There’s been a surge in American productions filmed in Canada as of late but, the productions, particularly those of the US cable networks, are flying in talent rather than hiring local actors for even guest appearances. What do you make of this phenomenon?
Well obviously it is not fair if you look at it that way. I used to get so upset starting out as an unknown actor in Canada because every role that I had a chance at usually ended up going to some kid from America. Usually the actors aren’t that much different and they cost the production more to use; I never understood it. That’s free enterprise though isn’t it? I know it’s tough to have American productions using mainly American actors but how many Canadian actors, producers, and writers live and work in LA? (The answer is a lot.) The real question shouldn’t be about US productions vs. Canadian productions. It should be: since when does Canada and America involve egos in business decisions? It’s about the art, it’s about creating something for everyone, and involving everyone, not decided groups of wanna be totalitarians.
Do you believe, as some people in the industry do, that Canadian audiences are prejudice against Canadian TV, judging it for having a lower production value than America’s big budget productions?
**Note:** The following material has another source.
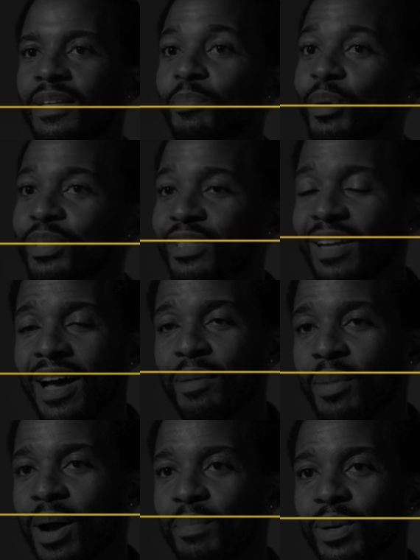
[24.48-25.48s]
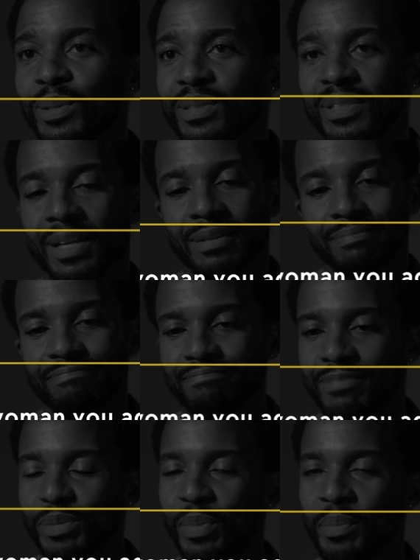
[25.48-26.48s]
The person that I admire most that
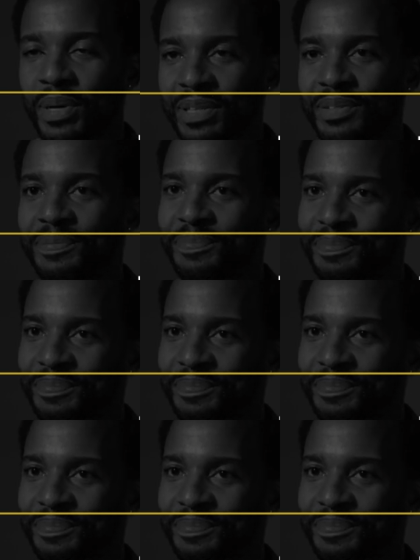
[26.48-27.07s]
is my mother.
No way. I think audiences just watch what’s good. I think that we don’t invest enough into our stories as Canadians, however. Do you know how fucking cool this country is, and how exciting some of the creative talent is here? We’ve got stories to tell, and we’ve got good story-tellers. I think the confidence in Canadian TV and cinema is growing thanks to production companies like New Real Films and Thump. In addition, people like Paul Gross, Ilana Frank, Don Mckellar, Niv Fichman, The Wellington Brothers and Reginald Harkema add to this growth. Have you seen Hobo with a Shotgun yet? Or Manson My Name is Evil? You want see some films that break the stereotype of Canadian cinema. Try those two for starters.
How do you think the government of Canada can work to promote its national arts sector?
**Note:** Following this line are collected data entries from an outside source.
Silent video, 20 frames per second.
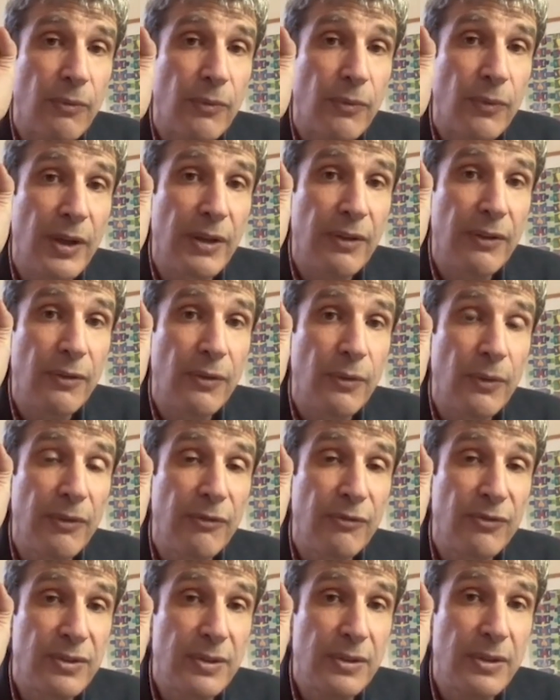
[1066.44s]
we
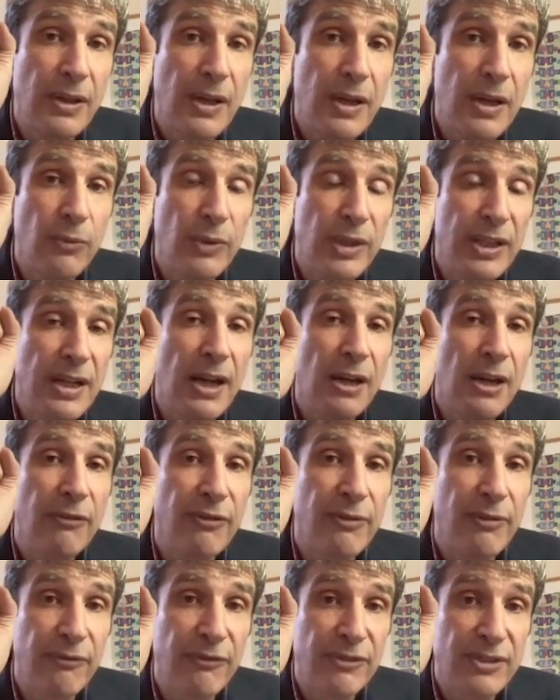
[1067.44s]
we we know
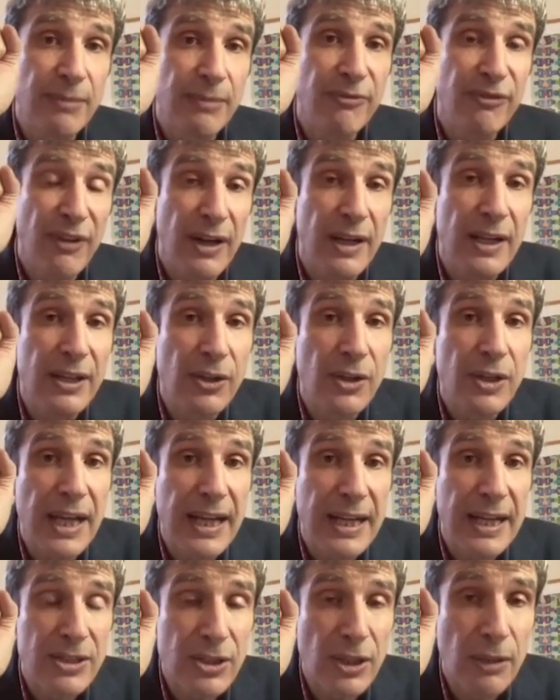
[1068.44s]
from some fairly good
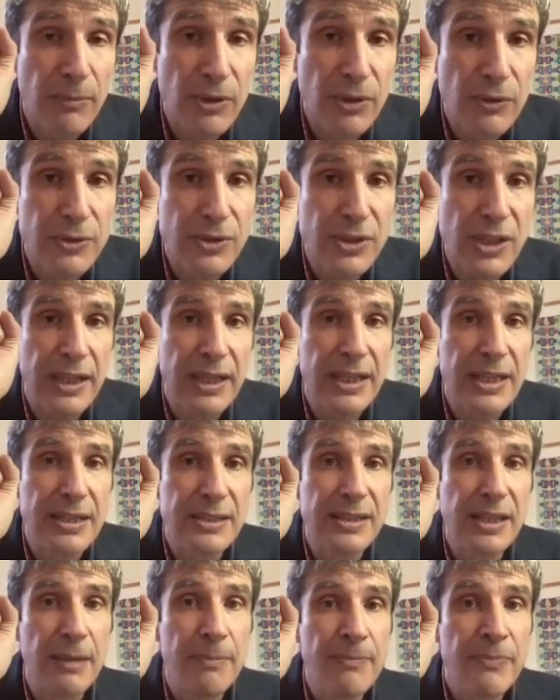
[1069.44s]
anatomical studies
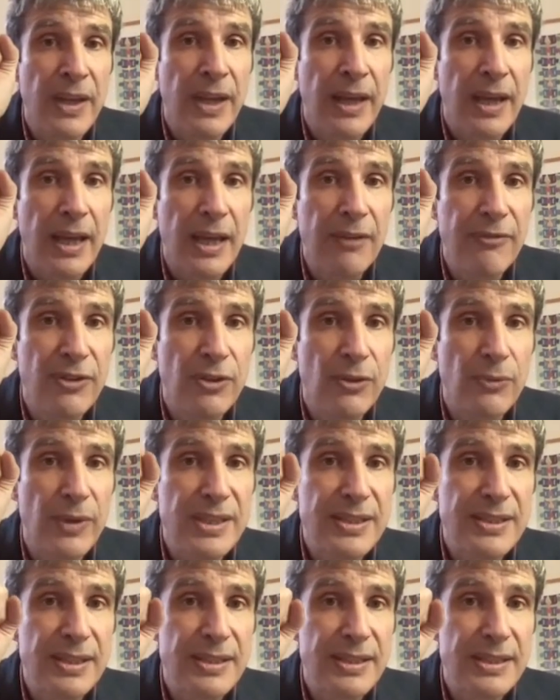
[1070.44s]
that if your
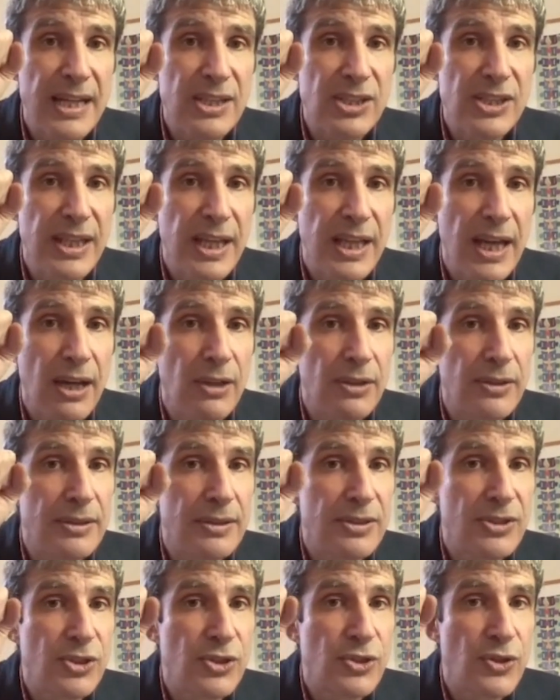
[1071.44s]
wrist is actually held
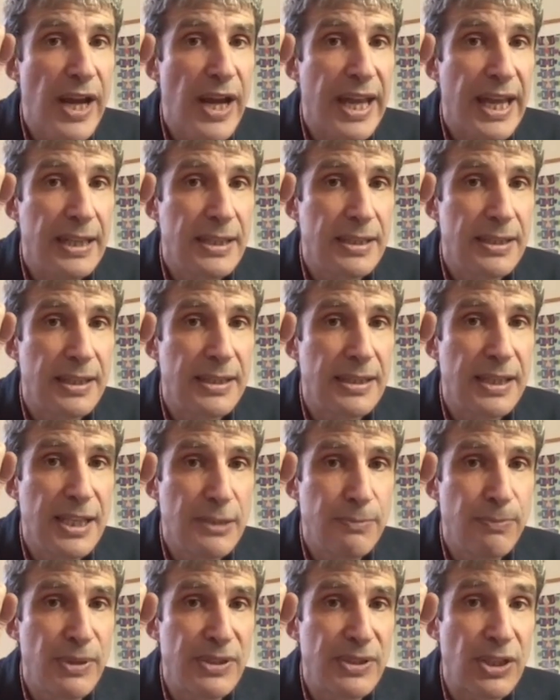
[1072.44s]
straight in
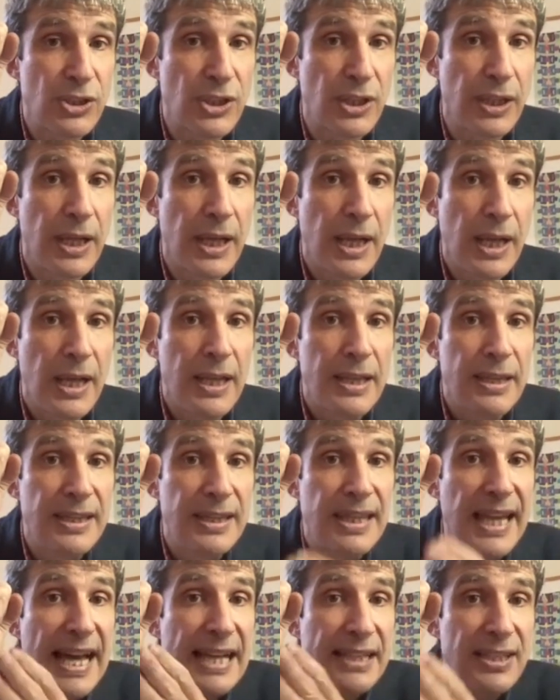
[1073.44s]
this position,
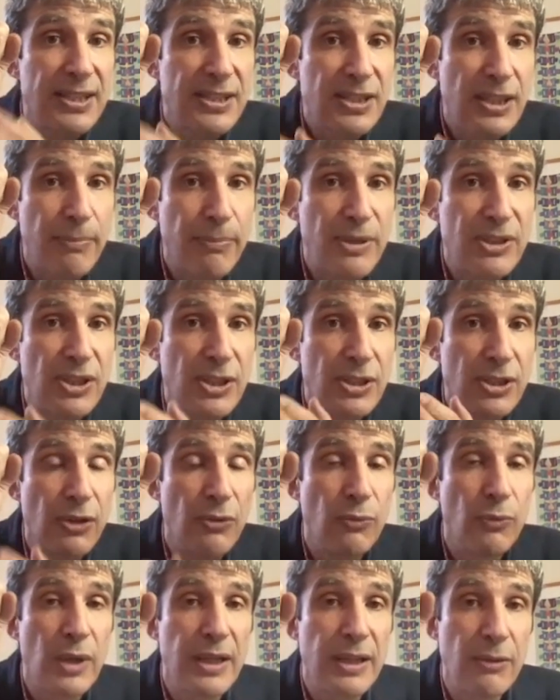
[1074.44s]
that is the
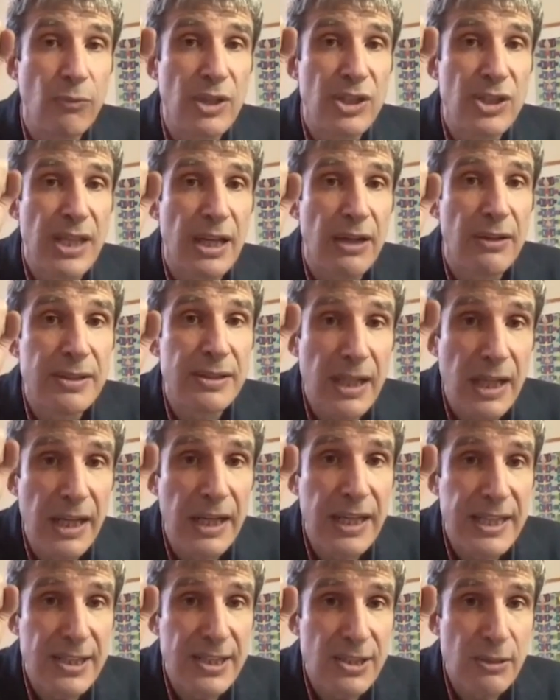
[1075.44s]
position where, in which there is the
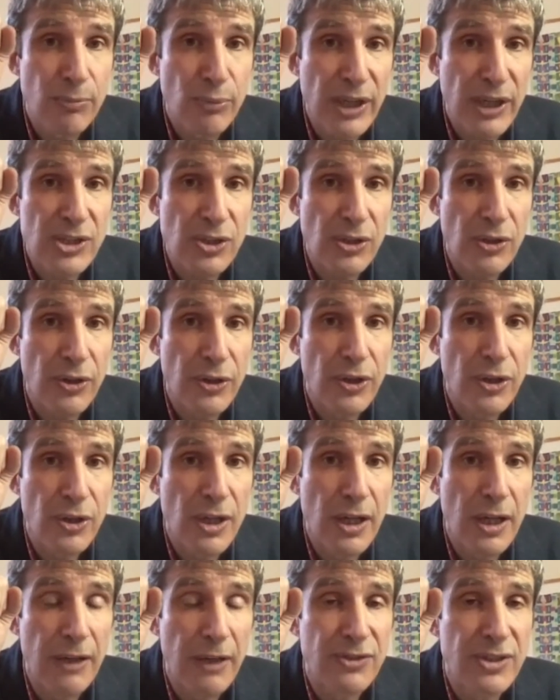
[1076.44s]
least pressure on your
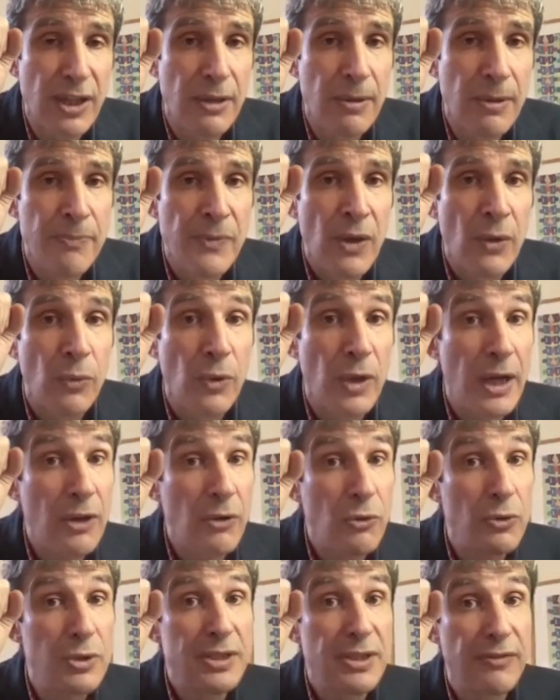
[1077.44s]
nerve. So, what I
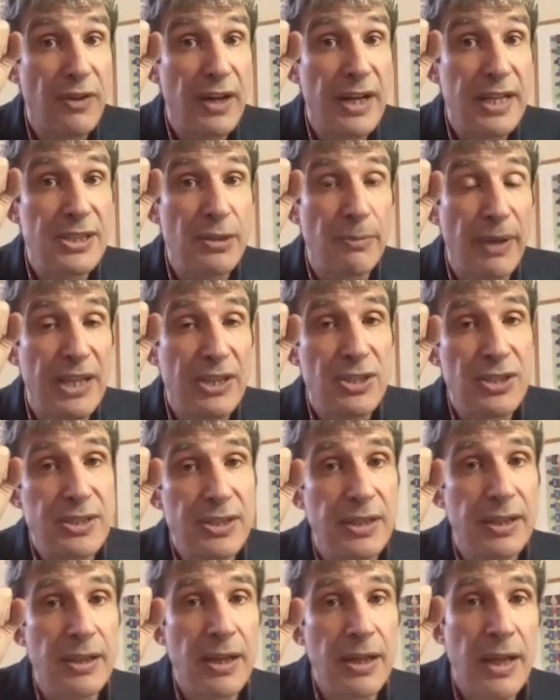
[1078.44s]
always advise to patients,
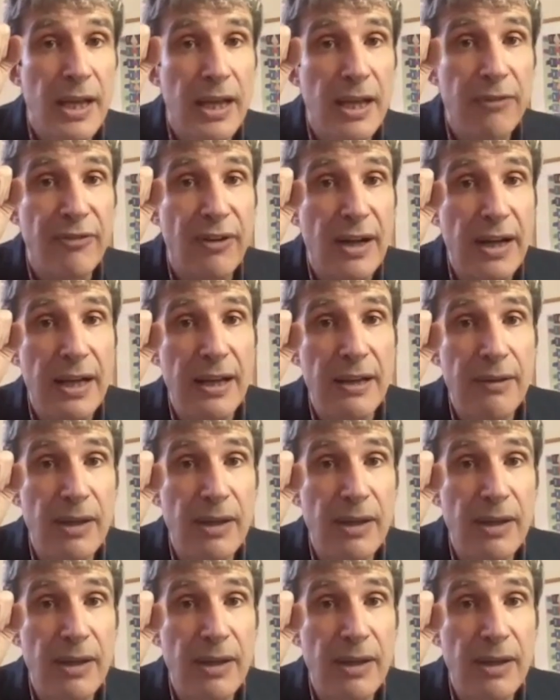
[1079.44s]
and if I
I think the government needs to start believing more in Canadian stories and invest more time and money into our film and TV. I also feel that we as artists need to make them more fun to watch. It should stop being about where it’s made as well, and more about who we’re making it for: the people.
When you first began acting, did you make a conscious decision to work in Canadian film and television, for example with indie productions like Manson, My Name is Evil?
It was never a preconceived notion that I would work on either independent films or on a mainstream TV production. My main concern was working. I loved being a part of Mason My Name is Evil, and I’m damn proud of it. Just as proud as I am of the work I do on Rookie Blue. Working on the show has been a dream come true.
How would you sum up the current state of the Canadian Film and television scene?
It’s booming for three reasons. First off, people are starting to realize Canada is where it’s at. Second, Toronto and Vancouver have always been popular production spots for American TV shows. This number is rising due to tax incentives, and the array of locations and appealing landscapes that Canada has to offer. Lastly, and this is my favorite, Canada is starting to shoot more Canadian TV productions that air in America too, and other countries.